In this example we have assumed that there is no other income attributed to each shareholder:
Top-Up Tax Position | Individual | Company | Trust* | SMSF |
Cash Dividend Paid | $70,000 | $70,000 | $70,000 | $70,000 |
Add Franking Credit | $30,000 | $30,000 | $30,000 | $30,000 |
Taxable Dividend | $100,000 | $100,000 | $100,000 | $100,000 |
Marginal Tax Rate | 32.5% | 30.0% | 32.5% | 15.0% |
Tax Payable at Marginal Tax Rate | $32,500 | $30,000 | $32,500 | $15,000 |
Less Franking Credit | ($30,000) | ($30,000) | ($30,000) | ($30,000) |
Tax Payable | $2,500 | Nil | $2,500 | Nil |
Top-Up Tax Rate on Cash Dividend^ | 3.6% | Nil | 3.6% | Nil |
Net Cash Dividend | $67,500 | $70,000 | $67,500 | $70,000 |
* Trusts do not have a marginal tax rate themselves; instead this is the marginal tax rate applicable to the beneficiaries of the trust. We have assumed that the beneficiary of the trust is an individual.

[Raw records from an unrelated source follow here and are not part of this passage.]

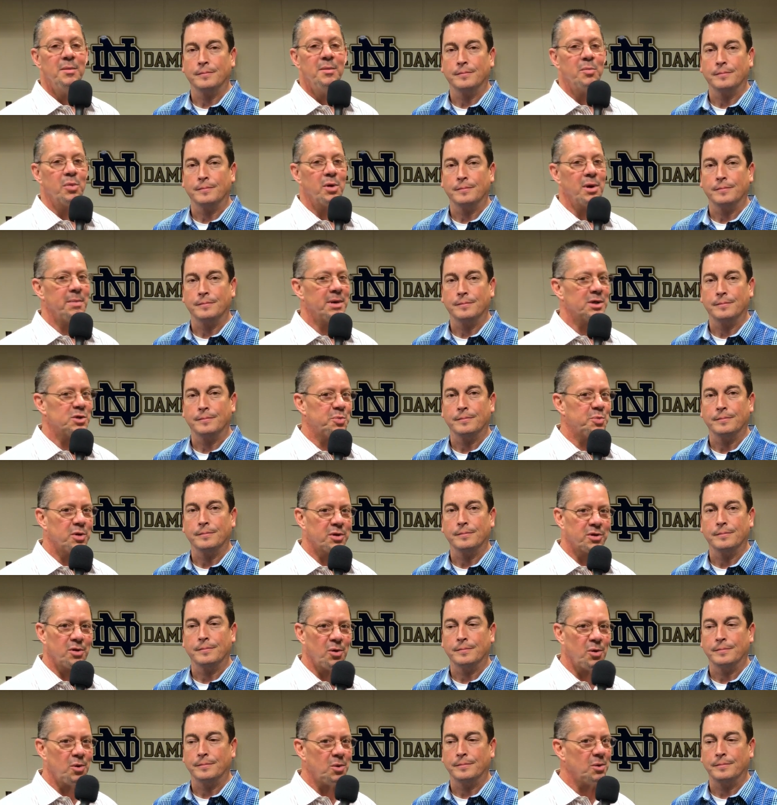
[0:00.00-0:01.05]
Speaker 1: Pretty much
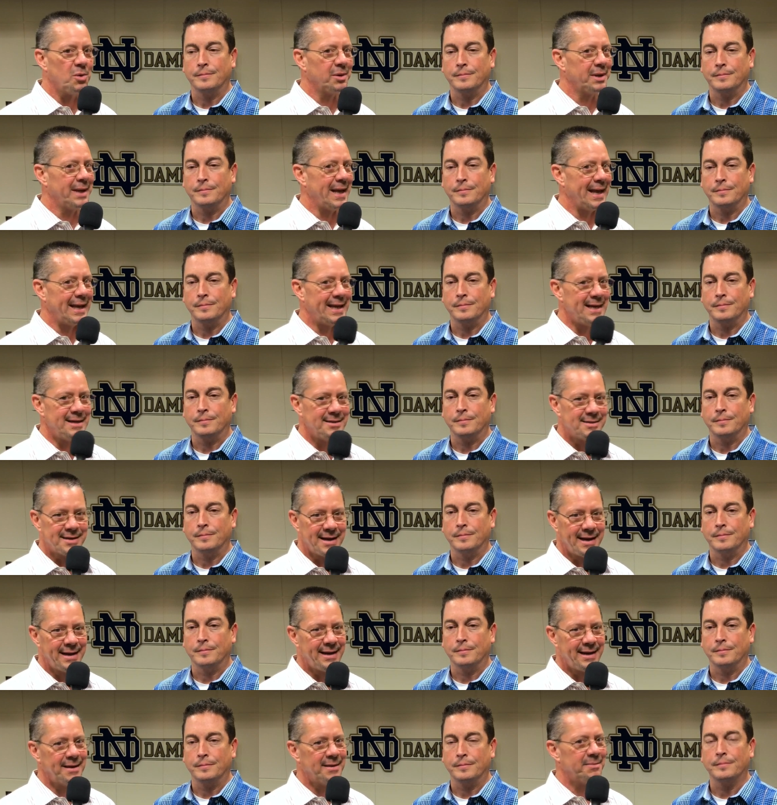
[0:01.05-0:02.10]
put the whole Yankee
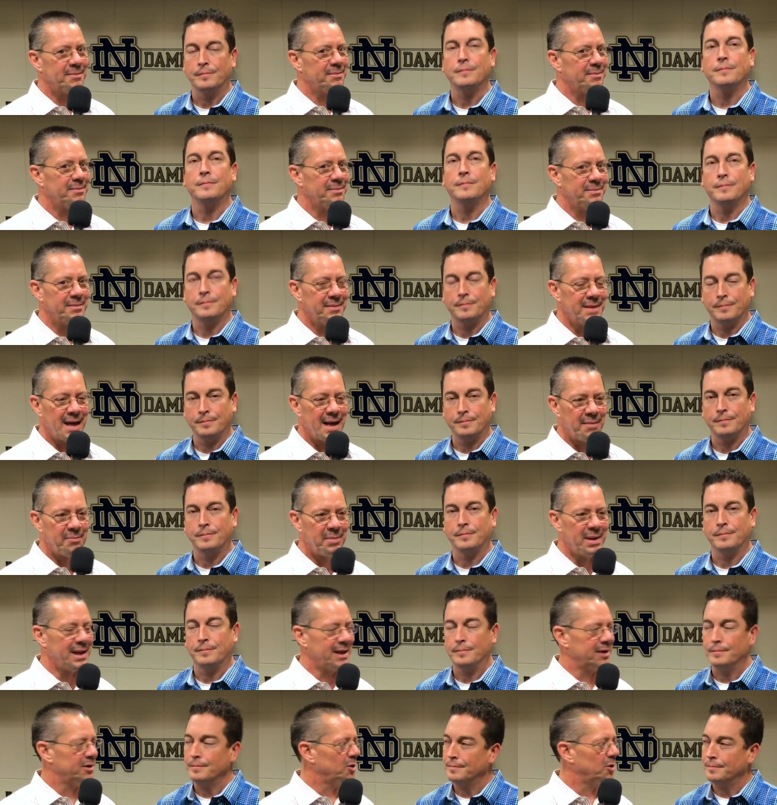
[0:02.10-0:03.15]
Stadium, not
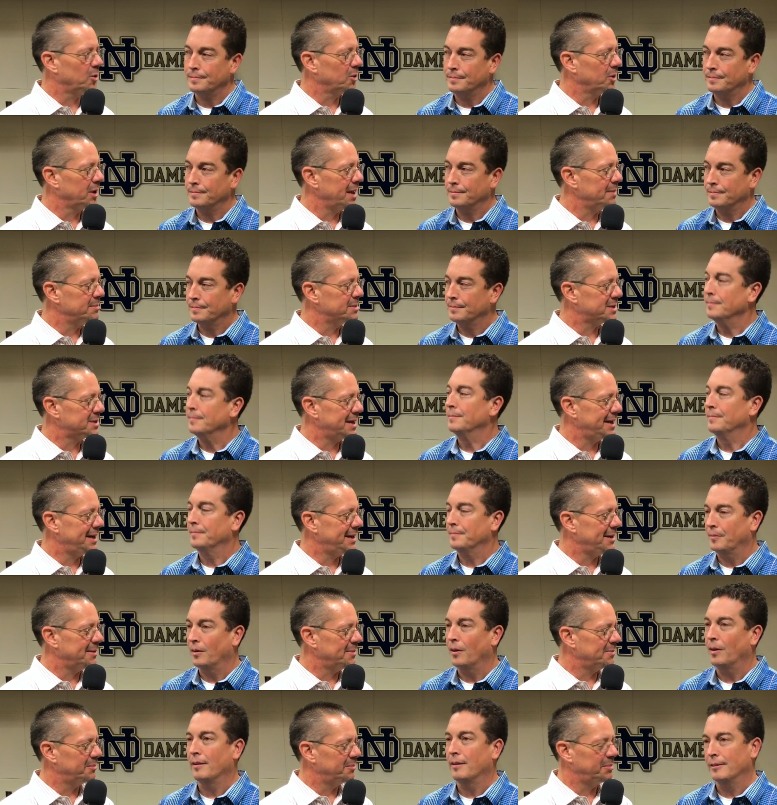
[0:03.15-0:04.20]
being at Notre Dame
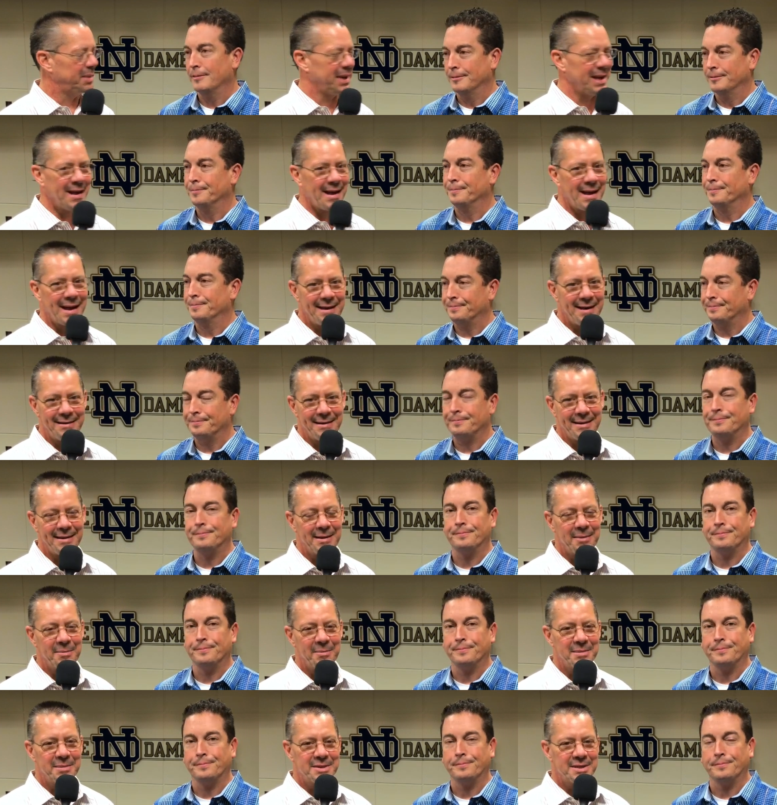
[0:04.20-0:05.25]
Stadium, behind
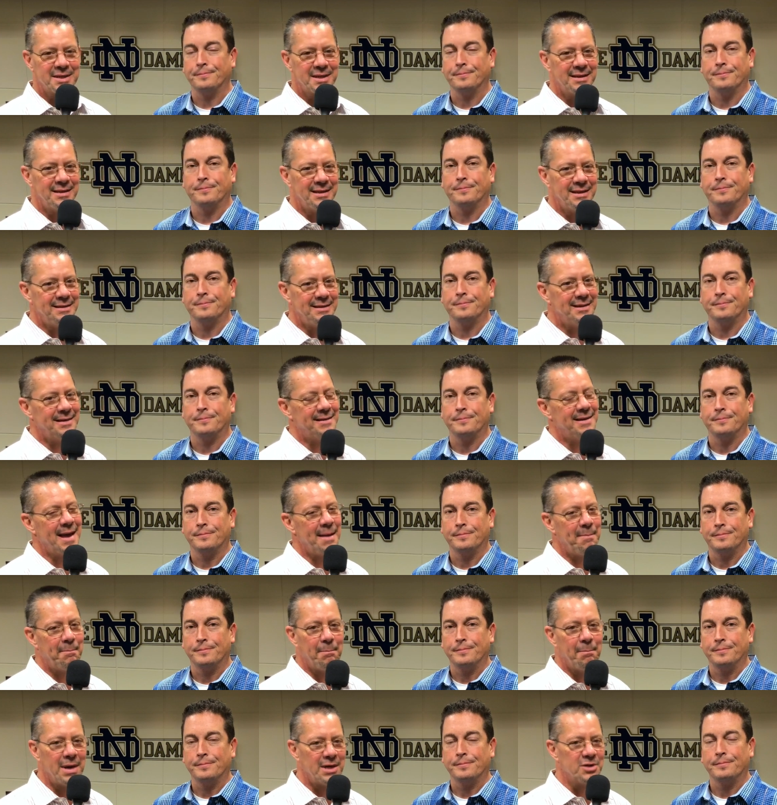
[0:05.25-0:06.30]
him. Said that he did
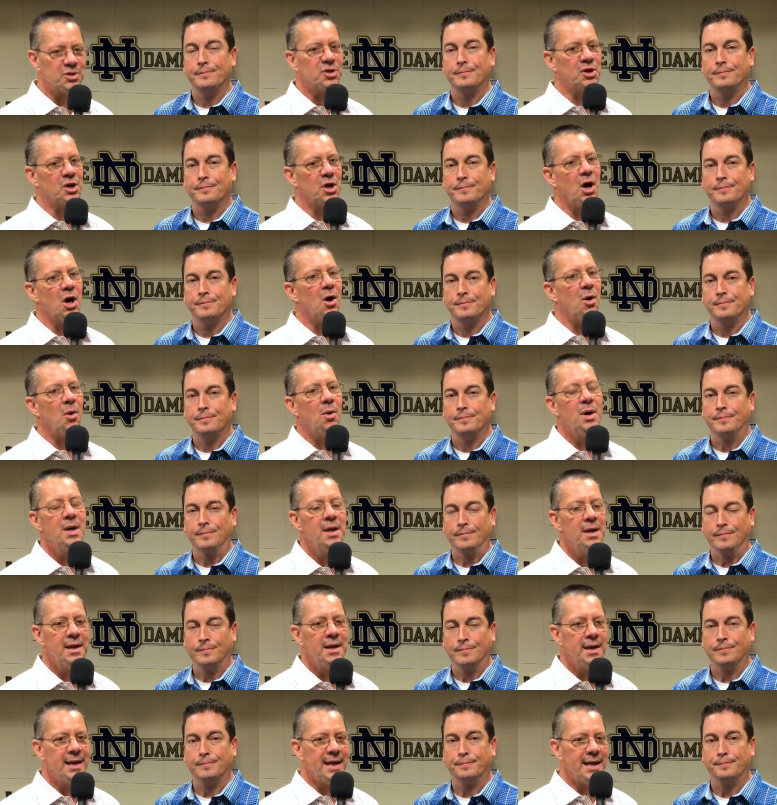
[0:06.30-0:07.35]
that months ago.
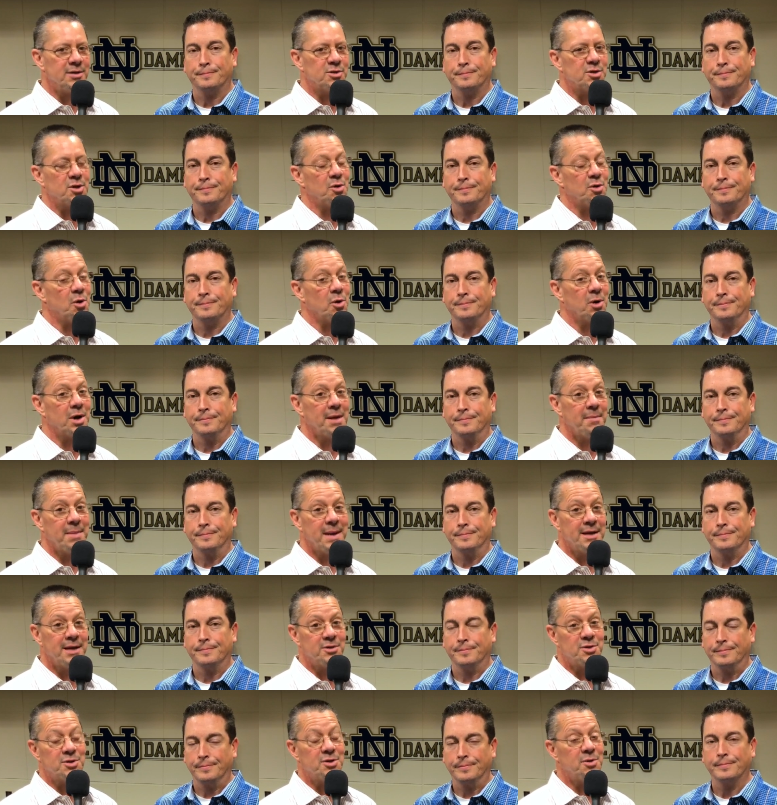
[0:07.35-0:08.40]
And so Notre Dame
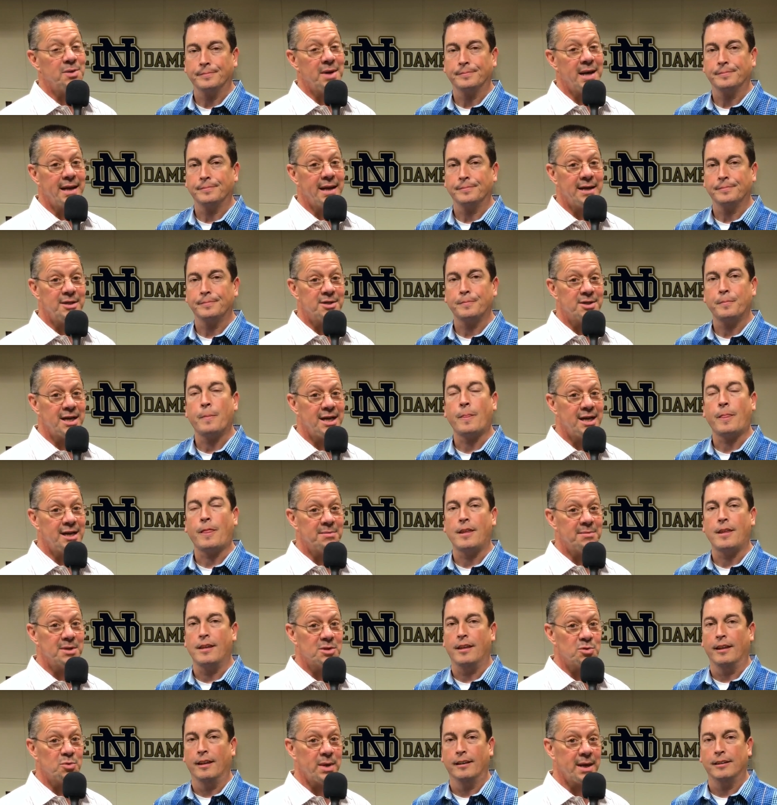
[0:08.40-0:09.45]
heads to Yankee
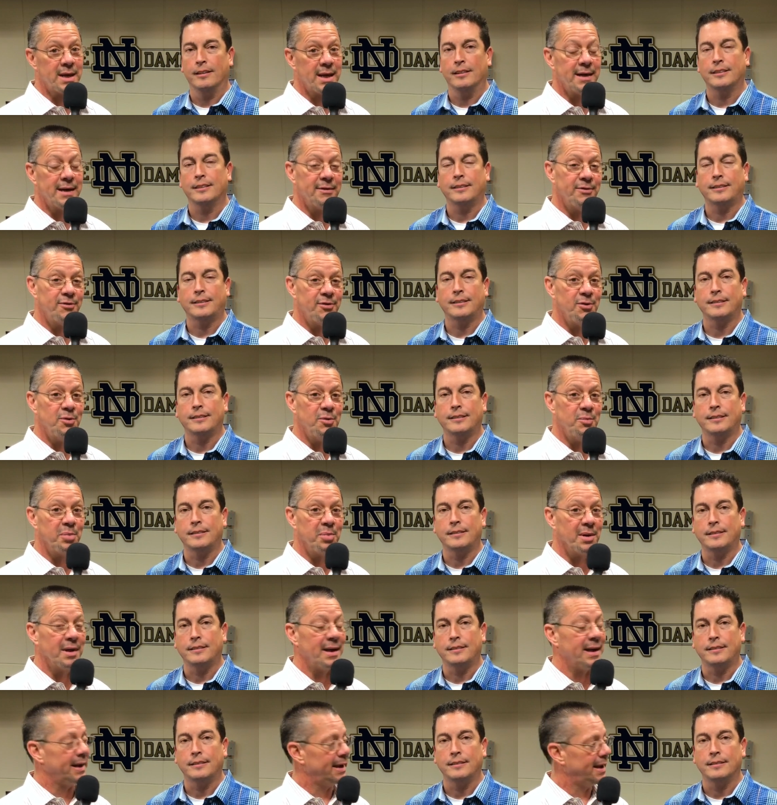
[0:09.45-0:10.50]
Stadium this weekend to
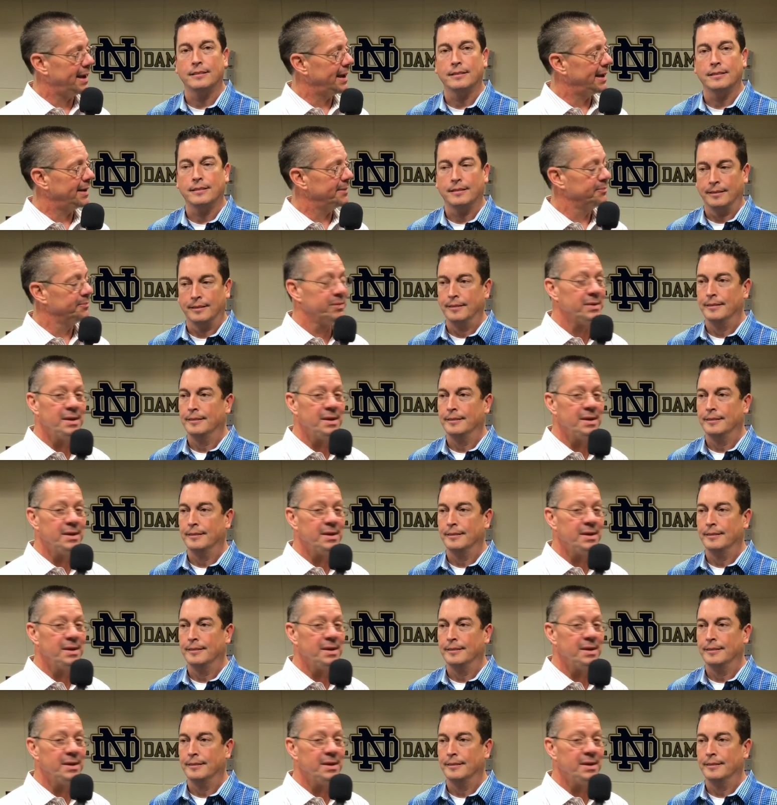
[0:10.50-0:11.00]
play a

^ This is calculated by dividing the tax payable by the cash dividend ($2,500 / $70,000 = 3.6%).
You can see that in the event the shareholder is an individual or a trust with individual beneficiaries that top-up tax is payable.
We will now look at the top-up tax rates when varying levels of dividend income are paid to individual shareholders. Again we have assumed that no other income is attributed to the individual:
Top-Up Tax Position – Individual | |||||
Cash Dividend Paid | $10,000 | $20,000 | $56,000 | $100,000 | $200,000 |
Add Franking Credit | $4,285 | $8,571 | $24,000 | $42,857 | $85,714 |
Taxable Dividend | $14,285 | $28,571 | $80,000 | $142,857 | $285,714 |
Marginal Tax Rate | Nil | 19.0% | 32.5% | 38.5% | 46.5% |
Tax Payable at Marginal Tax Rate | Nil | $5,428 | $26,000 | $55,000 | $132,857 |
Less Franking Credit | ($4,285) | ($8,571) | ($24,000) | ($42,857) | ($85,714) |
Tax Payable | Nil | Nil | $2,000 | $12,143 | $47,143 |
Top-Up Tax Rate on Cash Dividend | Nil | Nil | 3.6% | 12.1% | 23.6% |
Top-Up Tax on Cash Dividend | Nil | Nil | ($2,000) | ($12,143) | ($85,714) |
Net Cash Dividend | $10,000 | $20,000 | $54,000 | $87,857 | $114,286 |
As illustrated above, top-up tax applies to shareholders when their marginal tax rate exceeds the company tax rate of 30%. In essence, top-up tax applies when the taxable income of an individual exceeds $37,000.